Halftone is a reprographic technique that simulates continuous tone imagery through the use of dots, varying its properties like size, shape or pattern, and thus generating a gradient-like effect. Where continuous tone imagery contains an infinite range of colors or greys, the halftone process reduces visual reproductions to an image that is printed with only one color of ink. This reproduction relies on a basic optical illusion: the tiny halftone dots are blended into smooth tones by the human eye. CMYK printing is the result of combining four halftone images, one per each ink, with dot grid patterns usually rotated from each other.
This project was originally developed as a testbed to find out SVG limits in terms of performance and responsiveness when heavily populating a DOM with thousands of nodes. Haltone technique applied to images served perfectly for this purpose, as it potentially generates thousands of dots in one shot. D3.js seemed like the way to go in order to render high ammounts of SVG elements directly binded to data. Finally, the idea got momentum and growed till it became a full simulation web app made with React.
You may experience sluggishness or bad performance under certain situations where resources are limited (mobile devices) or a large ammount of dots are involved in the simulation. This is intended, let me remember the main goal explained in Motivation section: test how a large ammount of SVG elements embedded in the document impacts application responsiveness. I have plans to research and evaluate strategies to overcome these issues. Please, read on What is next section.
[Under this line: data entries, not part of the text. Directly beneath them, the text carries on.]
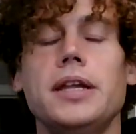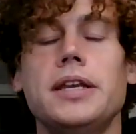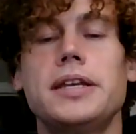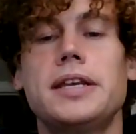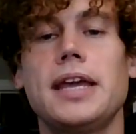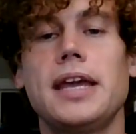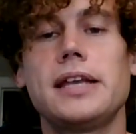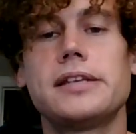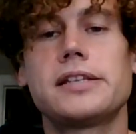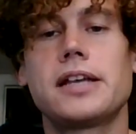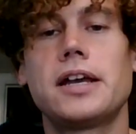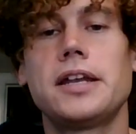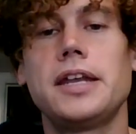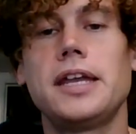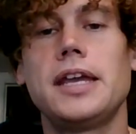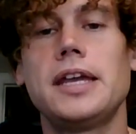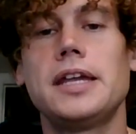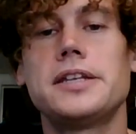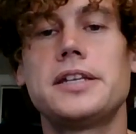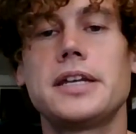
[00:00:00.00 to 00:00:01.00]
days on
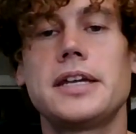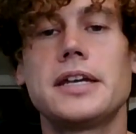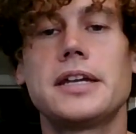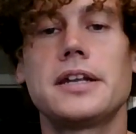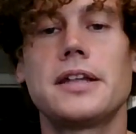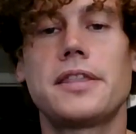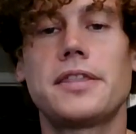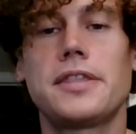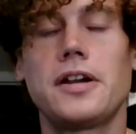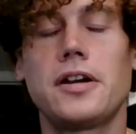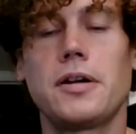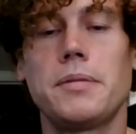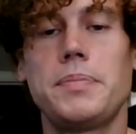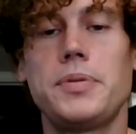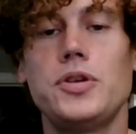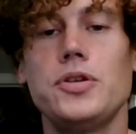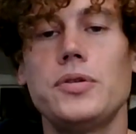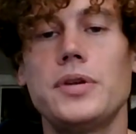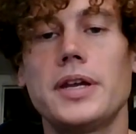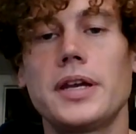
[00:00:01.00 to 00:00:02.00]
end to get a
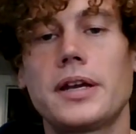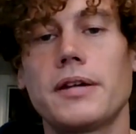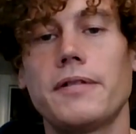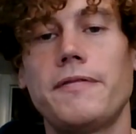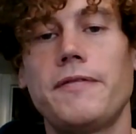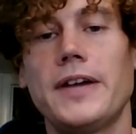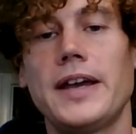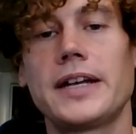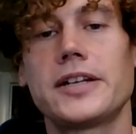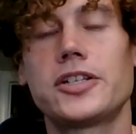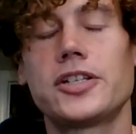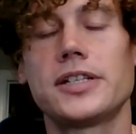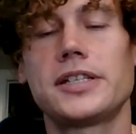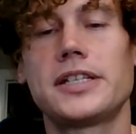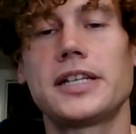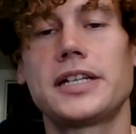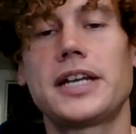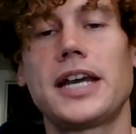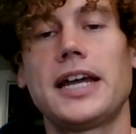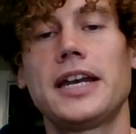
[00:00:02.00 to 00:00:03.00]
therapeutic effect just
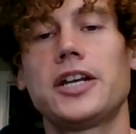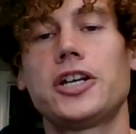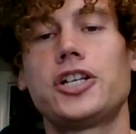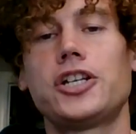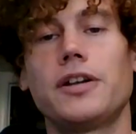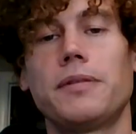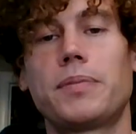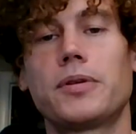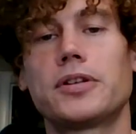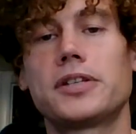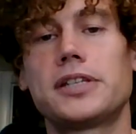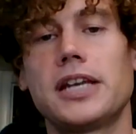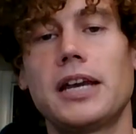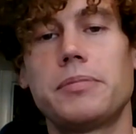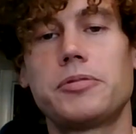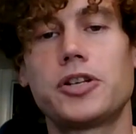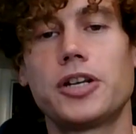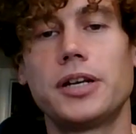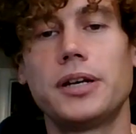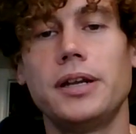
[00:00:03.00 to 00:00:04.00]
to kind of shift
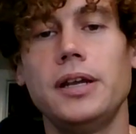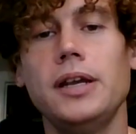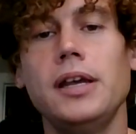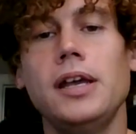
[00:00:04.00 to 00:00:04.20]
perceptionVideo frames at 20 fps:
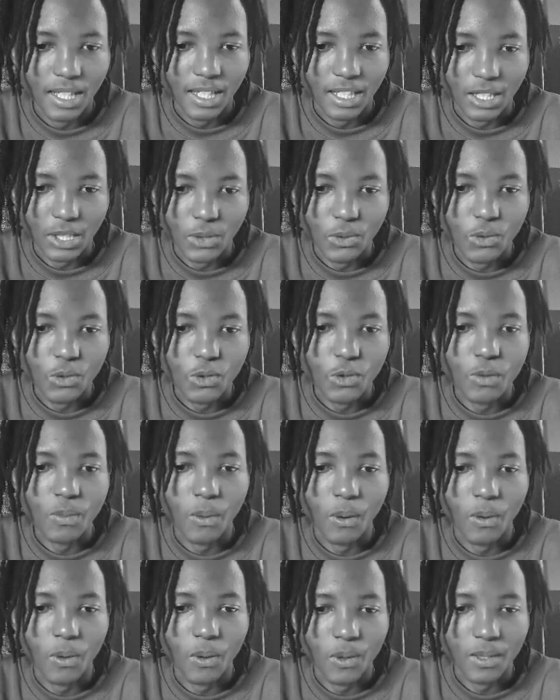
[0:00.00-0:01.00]
YouTube
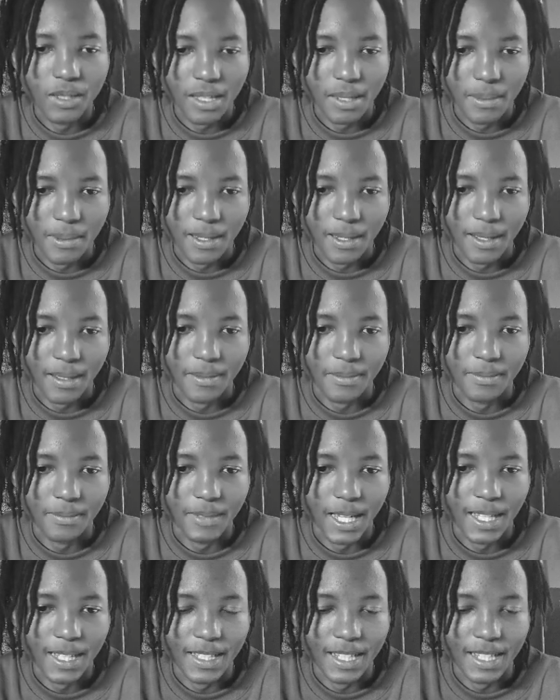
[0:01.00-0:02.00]
OAuth API.
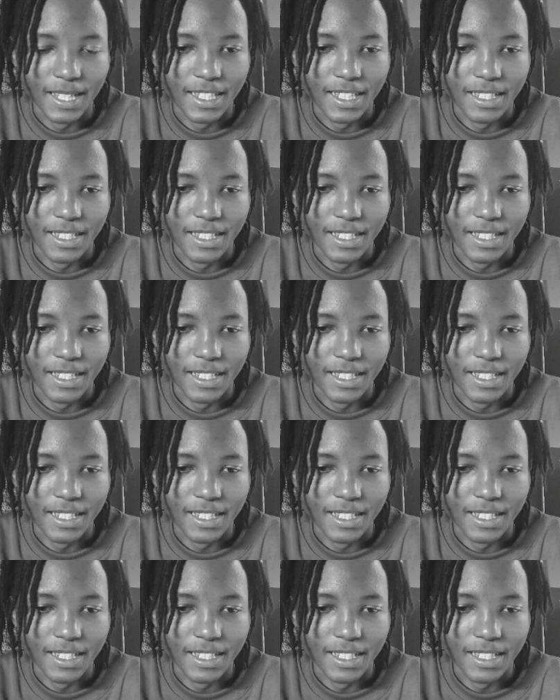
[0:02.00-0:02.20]
And yeah,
- Apply Redux to centralize the state.
- Evaluate rendering strategies to provide different Simulation Modes that pursuit a trade off between performance and precision. For example:
- Precision Mode: Render SVG elements directly to DOM. PROS: Vector graphics as a result. CONS: Hit in performance for certain situations.
- Performance Mode: Render either directly on a Canvas using D3 custom namespace or provide a faux DOM to D3 to avoid polluting our real DOM and then rasterize the faux DOM to an image. PROS: Responsiveness. No SVG nodes in DOM making it slow. CONS: Raster graphics as a result.
- Evaluate if web workers are feasible for these strategies and how they can contribute to performance.